We all know a perfectionist – the person we live with, share an office with, or are friends with, who has agonisingly high standards and is disappointed when things fall short. It might even be you. It’s often harmless enough.
But for some people, this perfectionism is taken to an extreme level, and interferes with their ability to work, study or maintain relationships. This is known as clinical perfectionism.
Clinical perfectionists constantly strive for ambitious goals and judge their self-worth on the achievement of these goals. Not meeting these goals, whether realistic or not, is met with a barrage of self-criticism and loathing.
Some clinical perfectionists avoid or procrastinate because they fear not being able to meet their desired standards.
Clinical perfectionism is not listed as a disorder per se in the diagnostic manuals, but it can increase the risk for a number of disorders, including depression, anxiety and eating disorders.
How common is it?
We don’t know the prevalence among adults, but we have some data for young people.
When should you get help?
Clinical perfectionists often don’t see themselves as perfectionists because they believe they can’t do anything perfectly. So, they’re surprised at how well the description fits them.
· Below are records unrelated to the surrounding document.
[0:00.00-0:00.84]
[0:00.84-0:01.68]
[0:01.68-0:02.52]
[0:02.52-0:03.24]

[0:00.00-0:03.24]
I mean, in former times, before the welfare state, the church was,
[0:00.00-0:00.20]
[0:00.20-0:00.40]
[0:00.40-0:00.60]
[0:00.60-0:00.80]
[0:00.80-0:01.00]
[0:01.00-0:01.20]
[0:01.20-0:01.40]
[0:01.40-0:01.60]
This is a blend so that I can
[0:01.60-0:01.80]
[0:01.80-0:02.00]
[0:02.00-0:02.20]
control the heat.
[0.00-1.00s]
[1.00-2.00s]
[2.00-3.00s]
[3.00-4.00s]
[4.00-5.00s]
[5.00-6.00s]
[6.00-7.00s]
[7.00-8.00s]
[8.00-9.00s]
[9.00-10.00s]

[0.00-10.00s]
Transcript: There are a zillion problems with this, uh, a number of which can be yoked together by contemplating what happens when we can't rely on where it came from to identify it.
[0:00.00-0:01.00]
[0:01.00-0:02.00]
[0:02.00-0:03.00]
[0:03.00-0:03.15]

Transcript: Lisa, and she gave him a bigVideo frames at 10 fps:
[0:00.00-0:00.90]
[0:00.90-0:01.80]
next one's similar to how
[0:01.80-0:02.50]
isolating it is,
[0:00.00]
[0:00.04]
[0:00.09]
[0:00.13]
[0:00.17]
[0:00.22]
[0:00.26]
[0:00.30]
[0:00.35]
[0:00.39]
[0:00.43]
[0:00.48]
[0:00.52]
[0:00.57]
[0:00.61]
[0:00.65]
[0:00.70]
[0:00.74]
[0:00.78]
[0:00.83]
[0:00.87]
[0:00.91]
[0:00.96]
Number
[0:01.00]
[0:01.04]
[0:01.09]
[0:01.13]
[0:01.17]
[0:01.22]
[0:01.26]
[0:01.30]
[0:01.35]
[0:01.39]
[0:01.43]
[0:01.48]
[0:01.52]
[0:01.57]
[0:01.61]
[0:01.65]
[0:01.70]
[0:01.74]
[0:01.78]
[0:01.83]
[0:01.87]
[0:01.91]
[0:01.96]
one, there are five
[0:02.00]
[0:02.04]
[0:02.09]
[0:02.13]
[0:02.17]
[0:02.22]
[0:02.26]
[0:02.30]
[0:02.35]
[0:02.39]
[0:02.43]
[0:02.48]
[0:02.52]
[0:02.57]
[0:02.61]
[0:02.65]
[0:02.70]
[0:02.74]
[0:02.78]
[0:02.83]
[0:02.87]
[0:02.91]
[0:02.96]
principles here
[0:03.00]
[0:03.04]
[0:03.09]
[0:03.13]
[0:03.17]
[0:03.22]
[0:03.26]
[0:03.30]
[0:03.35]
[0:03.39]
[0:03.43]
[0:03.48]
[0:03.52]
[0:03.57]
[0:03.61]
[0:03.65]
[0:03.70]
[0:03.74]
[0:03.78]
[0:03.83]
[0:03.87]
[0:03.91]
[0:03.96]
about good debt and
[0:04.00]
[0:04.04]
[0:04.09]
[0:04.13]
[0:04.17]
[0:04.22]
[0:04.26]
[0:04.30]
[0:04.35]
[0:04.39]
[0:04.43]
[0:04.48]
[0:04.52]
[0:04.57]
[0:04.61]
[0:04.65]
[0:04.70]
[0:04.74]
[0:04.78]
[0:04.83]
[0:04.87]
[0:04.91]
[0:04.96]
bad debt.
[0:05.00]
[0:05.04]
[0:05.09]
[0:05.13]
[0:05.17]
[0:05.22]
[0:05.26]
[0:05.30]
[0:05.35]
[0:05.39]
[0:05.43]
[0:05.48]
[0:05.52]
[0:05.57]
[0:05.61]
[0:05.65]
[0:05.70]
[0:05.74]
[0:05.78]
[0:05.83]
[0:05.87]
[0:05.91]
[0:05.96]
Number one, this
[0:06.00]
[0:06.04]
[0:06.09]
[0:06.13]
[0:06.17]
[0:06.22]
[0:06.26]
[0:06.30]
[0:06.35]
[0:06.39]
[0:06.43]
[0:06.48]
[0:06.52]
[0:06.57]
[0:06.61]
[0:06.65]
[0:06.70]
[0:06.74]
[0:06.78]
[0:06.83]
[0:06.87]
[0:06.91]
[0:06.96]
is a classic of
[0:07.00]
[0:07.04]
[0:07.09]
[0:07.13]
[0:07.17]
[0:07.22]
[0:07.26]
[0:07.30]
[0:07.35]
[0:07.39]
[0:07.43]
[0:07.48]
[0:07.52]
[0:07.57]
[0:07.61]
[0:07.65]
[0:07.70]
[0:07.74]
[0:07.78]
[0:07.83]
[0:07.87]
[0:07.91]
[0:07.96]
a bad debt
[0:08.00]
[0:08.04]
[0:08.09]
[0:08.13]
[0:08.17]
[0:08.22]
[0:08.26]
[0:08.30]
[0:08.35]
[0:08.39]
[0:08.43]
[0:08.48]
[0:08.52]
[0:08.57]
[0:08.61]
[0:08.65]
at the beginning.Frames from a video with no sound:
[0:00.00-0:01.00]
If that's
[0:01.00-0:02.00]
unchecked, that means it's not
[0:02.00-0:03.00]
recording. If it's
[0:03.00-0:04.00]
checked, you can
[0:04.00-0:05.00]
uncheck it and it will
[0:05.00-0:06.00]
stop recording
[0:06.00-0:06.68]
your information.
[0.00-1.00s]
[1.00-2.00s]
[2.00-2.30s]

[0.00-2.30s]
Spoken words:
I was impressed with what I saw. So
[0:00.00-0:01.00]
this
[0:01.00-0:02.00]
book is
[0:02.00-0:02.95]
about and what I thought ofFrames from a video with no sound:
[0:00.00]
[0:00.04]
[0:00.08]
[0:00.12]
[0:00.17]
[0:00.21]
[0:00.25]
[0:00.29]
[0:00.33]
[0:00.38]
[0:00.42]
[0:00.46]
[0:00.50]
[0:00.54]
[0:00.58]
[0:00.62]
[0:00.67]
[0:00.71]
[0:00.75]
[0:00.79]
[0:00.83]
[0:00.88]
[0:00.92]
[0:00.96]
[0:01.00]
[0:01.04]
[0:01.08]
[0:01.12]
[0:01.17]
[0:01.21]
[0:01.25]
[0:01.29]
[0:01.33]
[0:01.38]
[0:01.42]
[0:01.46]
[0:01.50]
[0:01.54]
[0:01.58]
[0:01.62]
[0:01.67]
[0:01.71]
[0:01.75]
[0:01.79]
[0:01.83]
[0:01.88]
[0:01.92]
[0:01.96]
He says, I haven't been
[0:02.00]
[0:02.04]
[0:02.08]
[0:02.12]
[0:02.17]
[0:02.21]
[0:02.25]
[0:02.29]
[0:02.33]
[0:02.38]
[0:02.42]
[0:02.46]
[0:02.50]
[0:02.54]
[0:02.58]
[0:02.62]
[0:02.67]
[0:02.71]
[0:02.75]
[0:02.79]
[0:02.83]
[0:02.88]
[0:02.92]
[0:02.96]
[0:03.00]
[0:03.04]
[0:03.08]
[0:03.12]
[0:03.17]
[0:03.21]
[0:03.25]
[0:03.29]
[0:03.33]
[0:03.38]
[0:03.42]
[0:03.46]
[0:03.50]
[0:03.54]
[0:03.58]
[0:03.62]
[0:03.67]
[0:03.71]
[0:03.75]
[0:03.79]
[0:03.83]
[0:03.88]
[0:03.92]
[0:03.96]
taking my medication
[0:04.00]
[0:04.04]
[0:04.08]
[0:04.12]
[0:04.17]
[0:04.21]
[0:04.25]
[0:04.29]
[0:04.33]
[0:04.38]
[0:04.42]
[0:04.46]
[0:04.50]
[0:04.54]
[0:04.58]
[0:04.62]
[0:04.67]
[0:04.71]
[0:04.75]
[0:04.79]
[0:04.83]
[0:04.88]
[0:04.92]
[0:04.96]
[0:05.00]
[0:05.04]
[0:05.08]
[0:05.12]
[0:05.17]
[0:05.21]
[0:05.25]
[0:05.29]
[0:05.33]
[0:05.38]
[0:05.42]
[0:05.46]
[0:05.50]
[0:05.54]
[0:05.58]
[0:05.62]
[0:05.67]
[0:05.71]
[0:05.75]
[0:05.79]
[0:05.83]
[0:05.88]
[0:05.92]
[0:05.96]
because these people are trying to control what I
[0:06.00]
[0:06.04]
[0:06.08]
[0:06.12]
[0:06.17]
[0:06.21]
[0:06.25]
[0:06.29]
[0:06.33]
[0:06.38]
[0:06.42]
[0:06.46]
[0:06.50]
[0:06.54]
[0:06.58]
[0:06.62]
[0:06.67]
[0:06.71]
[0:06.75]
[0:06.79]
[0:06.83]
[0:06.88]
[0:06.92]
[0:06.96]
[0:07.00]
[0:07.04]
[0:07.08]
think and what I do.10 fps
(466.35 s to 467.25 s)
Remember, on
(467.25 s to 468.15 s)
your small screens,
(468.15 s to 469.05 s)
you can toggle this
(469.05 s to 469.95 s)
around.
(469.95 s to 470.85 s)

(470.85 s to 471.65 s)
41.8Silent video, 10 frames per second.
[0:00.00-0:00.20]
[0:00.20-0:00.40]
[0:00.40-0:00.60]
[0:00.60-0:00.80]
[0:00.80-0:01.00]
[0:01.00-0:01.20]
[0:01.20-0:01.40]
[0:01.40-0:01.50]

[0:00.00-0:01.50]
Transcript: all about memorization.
Take Lisa, for example, who presented for treatment for an eating disorder. She had been kicked out of university for repeatedly failing all her subjects and not responding to a “please explain” letter.
Lisa feared not doing her work perfectly and not being the perfect student, so she had not handed in work she had done and had avoided attending tutorials. She didn’t withdraw from her subjects, as that would be an acknowledgement of failure.
She found it impossible to respond to the “please explain” letter as she felt she could not explain her situation eloquently enough.
Another example is Daniel, a health professional with a busy private practice. He would schedule long appointments with clients to make sure he didn’t miss any important details, and stayed back for hours after everyone else left to complete detailed case notes.
Daniel often came into work the next day tired, and was unable to keep up with the same client load as his colleagues. This led to an unpleasant staff meeting where he was accused of not pulling his weight, and was threatened with dismissal.
It’s human nature to delay getting help until the situation has become intolerable. But in situations such as these, or when perfectionism is leading to low mood, suicidal thoughts, intense anxiety states, or disordered eating, it’s time to get help.
How is it treated?
Clinical perfectionism is treated with specific type of cognitive behaviour therapy (CBT).
This first involves educating the person about the difference between useful and clinical perfectionism, the damaging aspects of clinical perfectionism, and how it can actually make it less likely people will achieve their goals.
Each person then develops a personalised case plan. From this, goals are set collaboratively with the therapist.
Therapists encourage clients to experiment with different ways of approaching their goals, and to have flexible standards and self-compassion rather than self-criticism. They also try to eliminate procrastination and avoidance.
The therapist helps the client compare the outcomes of approaching goals in this new way compared to the old way. There is also an emphasis on developing self-worth that is not completely contingent on achievements.
This approach has been shown to reduce clinical perfectionism and mental health problems when done in group format, one-to-one therapy, or guided self-therapy.
Among adults who were already in treatment for a variety of mental health problems, one study found that group therapy not only reduced clinical perfectionism, but also significantly reduced levels of self-criticism, anxiety, depression and stress.
Where to start
If you think you’re experiencing clinical perfectionism and it’s leading to psychological difficulties, talk to your general practitioner, who can refer you to a psychologist who has expertise in cognitive behaviour therapy.
Alternatively, a self-help book is available, which you can work through on you own or with a counsellor.